In the t4 stage, VDD=ELVDD, VTH=1, Gate=1, Data=0, EM=0.Due to EM=0, therefore the 3rd switching transistor T3 conducting; Due to VTH=1, Gate=1, therefore the first switching transistor T1 and second switch transistor T2 ends.3rd switching transistor T3 of conducting, by the input end conducting of the drain electrode of driving transistors D1 and luminescent device 05, makes driving transistors D1 drive luminescent device 05 to realize normal luminous function.The t4 stage is glow phase.

In the t4 stage, the voltage of driving transistors D1 grid is ELVDD-Vth-DATA+Vref, and the voltage of drain electrode is ELVDD-Vth, drives the drive current I=K (Vgs-Vth) of luminescent device 05 luminescence ²=K (Vref – DATA-Vth) ², wherein, K is the constant relevant with physical dimension with the technological parameter of driving transistors D1, and Vgs is the voltage difference between the grid of driving transistors D1 and source electrode.As the above analysis, the On current of luminescent device 05 really and reference voltage end VDD power supply voltage signal have nothing to do, thus eliminate the decay of the power supply voltage signal owing to being input to image element circuit, on the impact that the luminosity of luminescent device 05 produces.

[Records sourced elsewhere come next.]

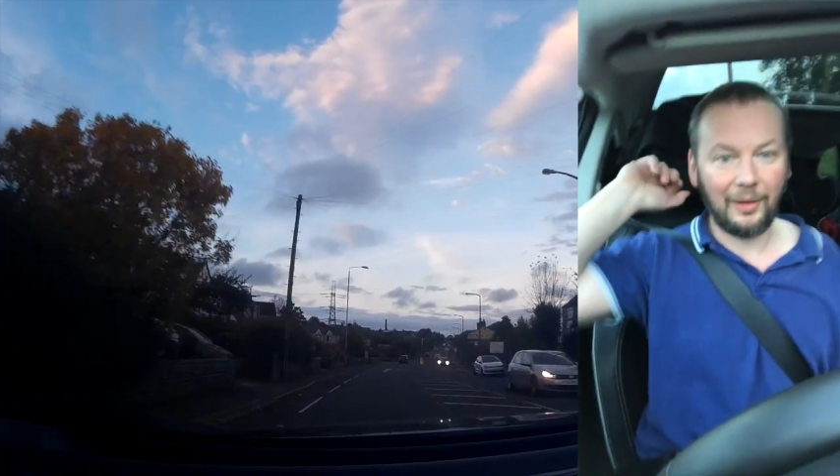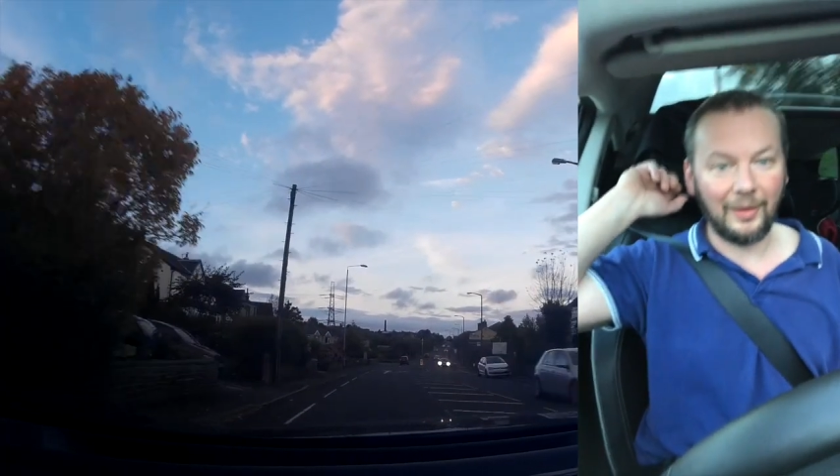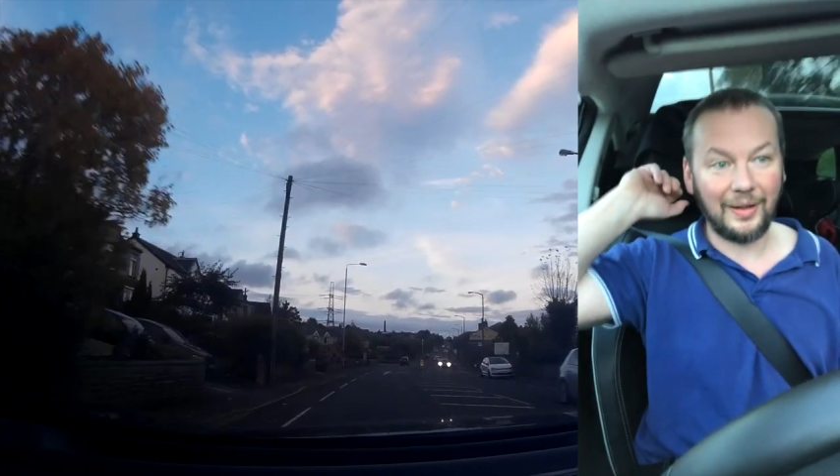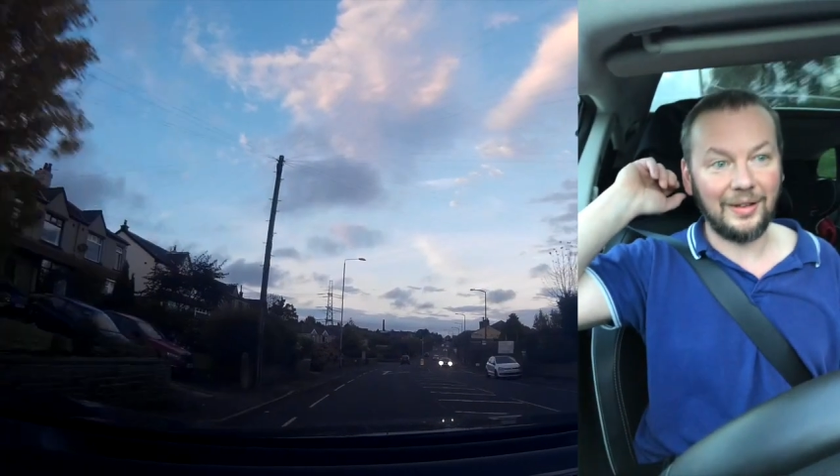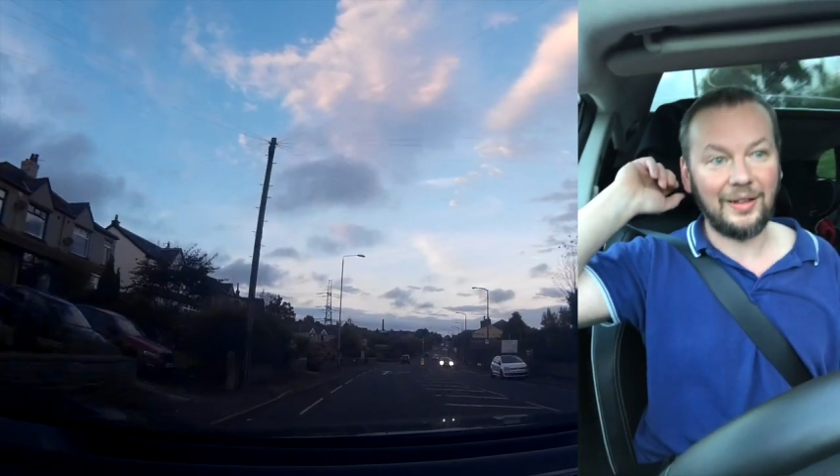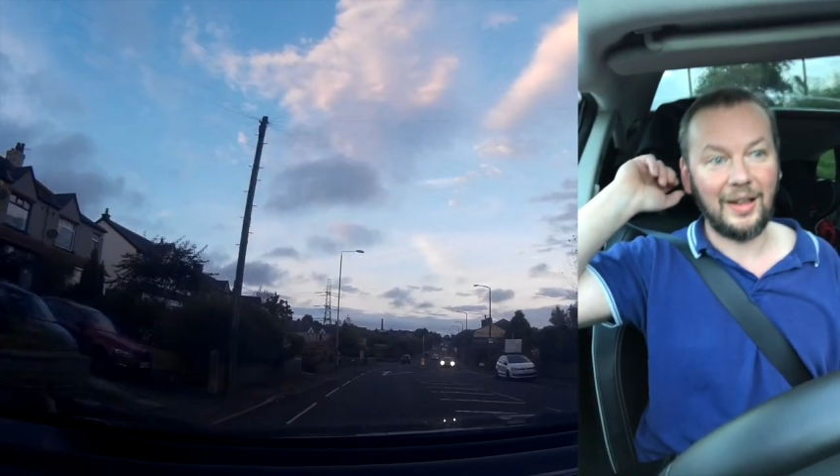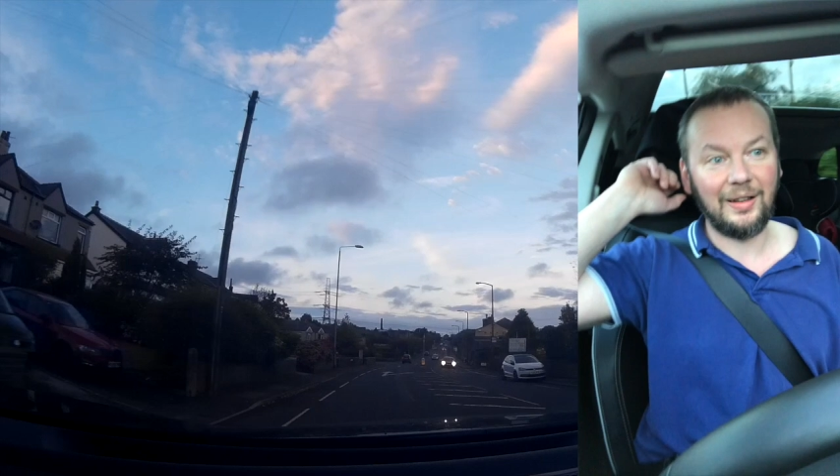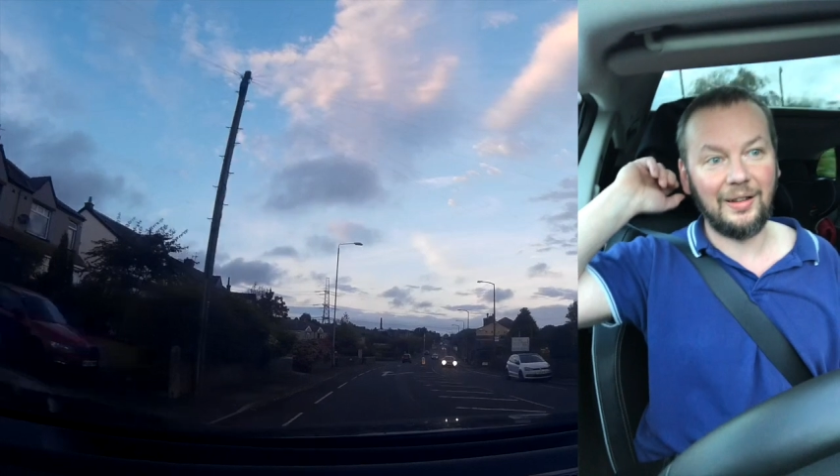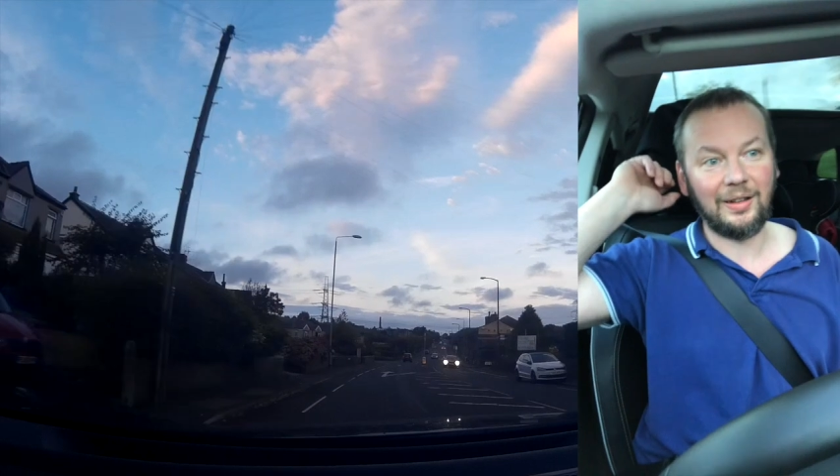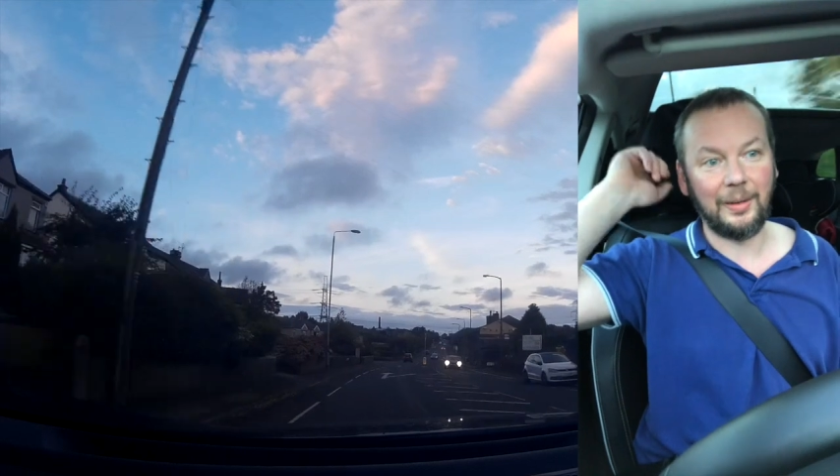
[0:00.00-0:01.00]
lot
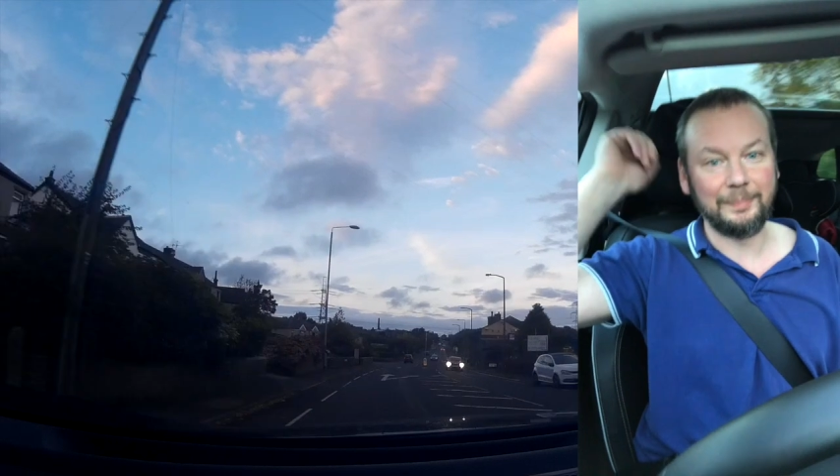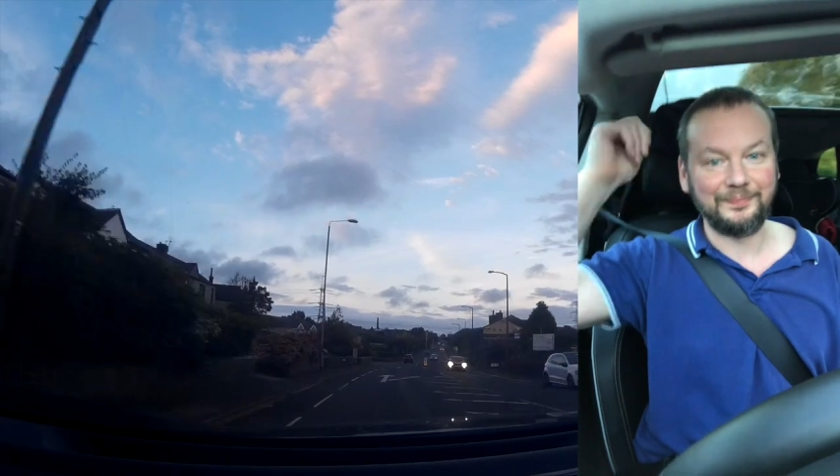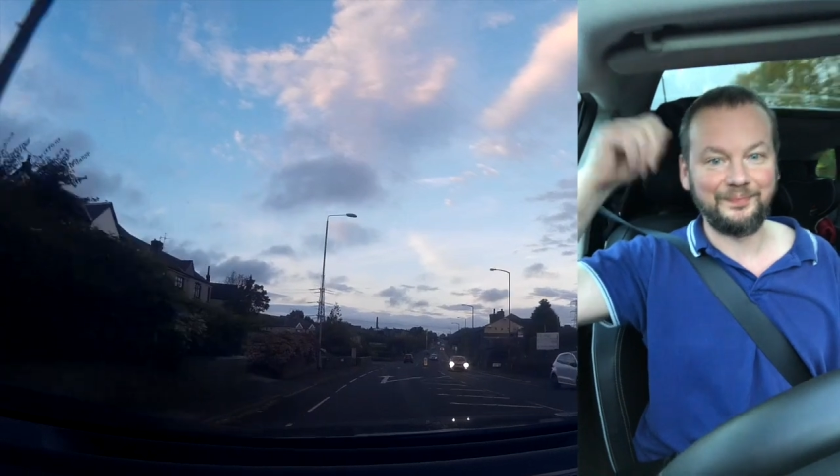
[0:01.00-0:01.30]
instead, so.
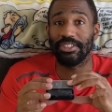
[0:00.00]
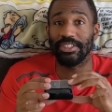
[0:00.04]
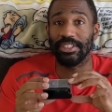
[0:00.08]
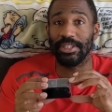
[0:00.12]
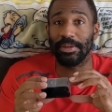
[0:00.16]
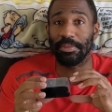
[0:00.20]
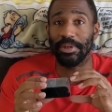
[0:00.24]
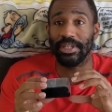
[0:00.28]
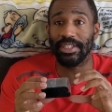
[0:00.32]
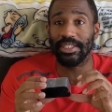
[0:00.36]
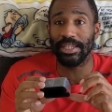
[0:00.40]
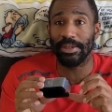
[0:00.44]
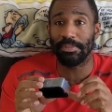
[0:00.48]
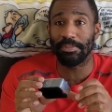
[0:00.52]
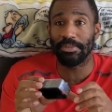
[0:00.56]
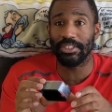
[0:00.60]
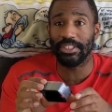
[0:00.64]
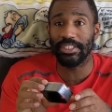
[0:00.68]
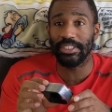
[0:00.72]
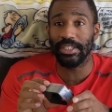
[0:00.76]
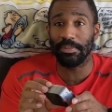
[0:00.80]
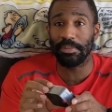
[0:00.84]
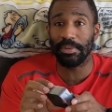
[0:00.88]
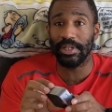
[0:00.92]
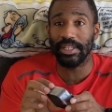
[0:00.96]
chip clip,
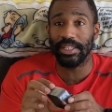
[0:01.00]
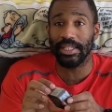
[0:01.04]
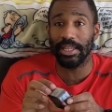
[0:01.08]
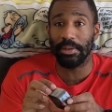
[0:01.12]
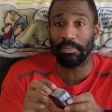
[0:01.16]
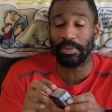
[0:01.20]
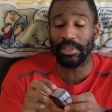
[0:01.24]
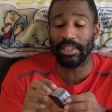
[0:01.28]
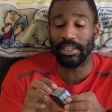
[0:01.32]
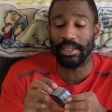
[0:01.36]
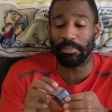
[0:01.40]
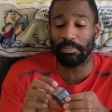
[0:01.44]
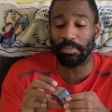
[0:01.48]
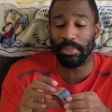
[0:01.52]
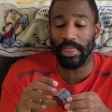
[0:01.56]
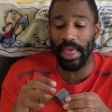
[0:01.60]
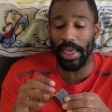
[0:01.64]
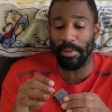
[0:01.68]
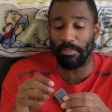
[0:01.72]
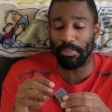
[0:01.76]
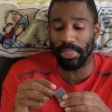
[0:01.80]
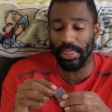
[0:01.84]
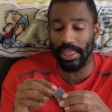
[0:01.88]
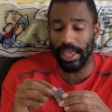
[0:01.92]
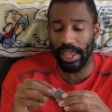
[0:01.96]
chip clip, clip,
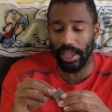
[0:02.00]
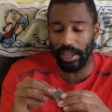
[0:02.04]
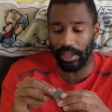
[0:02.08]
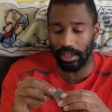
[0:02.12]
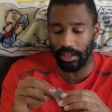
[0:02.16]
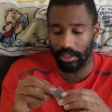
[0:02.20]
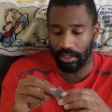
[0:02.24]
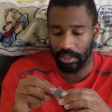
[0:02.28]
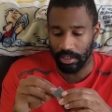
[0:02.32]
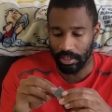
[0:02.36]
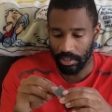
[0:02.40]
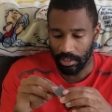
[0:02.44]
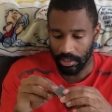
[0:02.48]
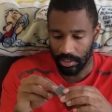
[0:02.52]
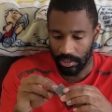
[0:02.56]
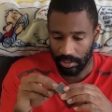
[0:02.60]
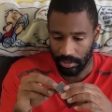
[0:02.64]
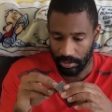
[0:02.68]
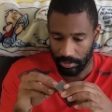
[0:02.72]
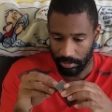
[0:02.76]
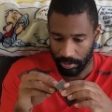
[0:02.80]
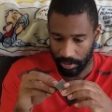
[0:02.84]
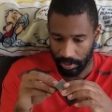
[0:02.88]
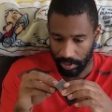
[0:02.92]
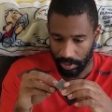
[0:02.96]
blah, blah.
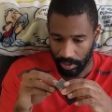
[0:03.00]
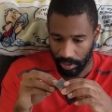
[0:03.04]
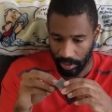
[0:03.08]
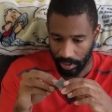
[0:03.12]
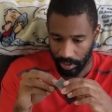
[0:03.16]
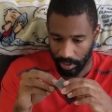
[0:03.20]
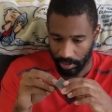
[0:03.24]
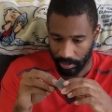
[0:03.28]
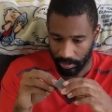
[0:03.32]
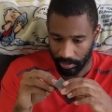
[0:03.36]
Okay.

Conceive based on same utility model, the utility model embodiment provides a kind of organic EL display panel, comprises the above-mentioned image element circuit that the utility model embodiment provides.The principle of dealing with problems due to this organic EL display panel is similar to image element circuit, and therefore the enforcement of this organic EL display panel see the enforcement of above-mentioned image element circuit, can repeat part and repeat no more.

In the specific implementation, in the organic EL display panel that the utility model embodiment provides, as shown in Figure 6, can by grid electrode drive module respectively to the reference signal end VDD in image element circuit, sweep signal end Gate, threshold voltage signal end VTH, and luminous signal end EM provides corresponding control signal, provides data-signal DATA and Vref by source drive module in different phase respectively to data signal end Data.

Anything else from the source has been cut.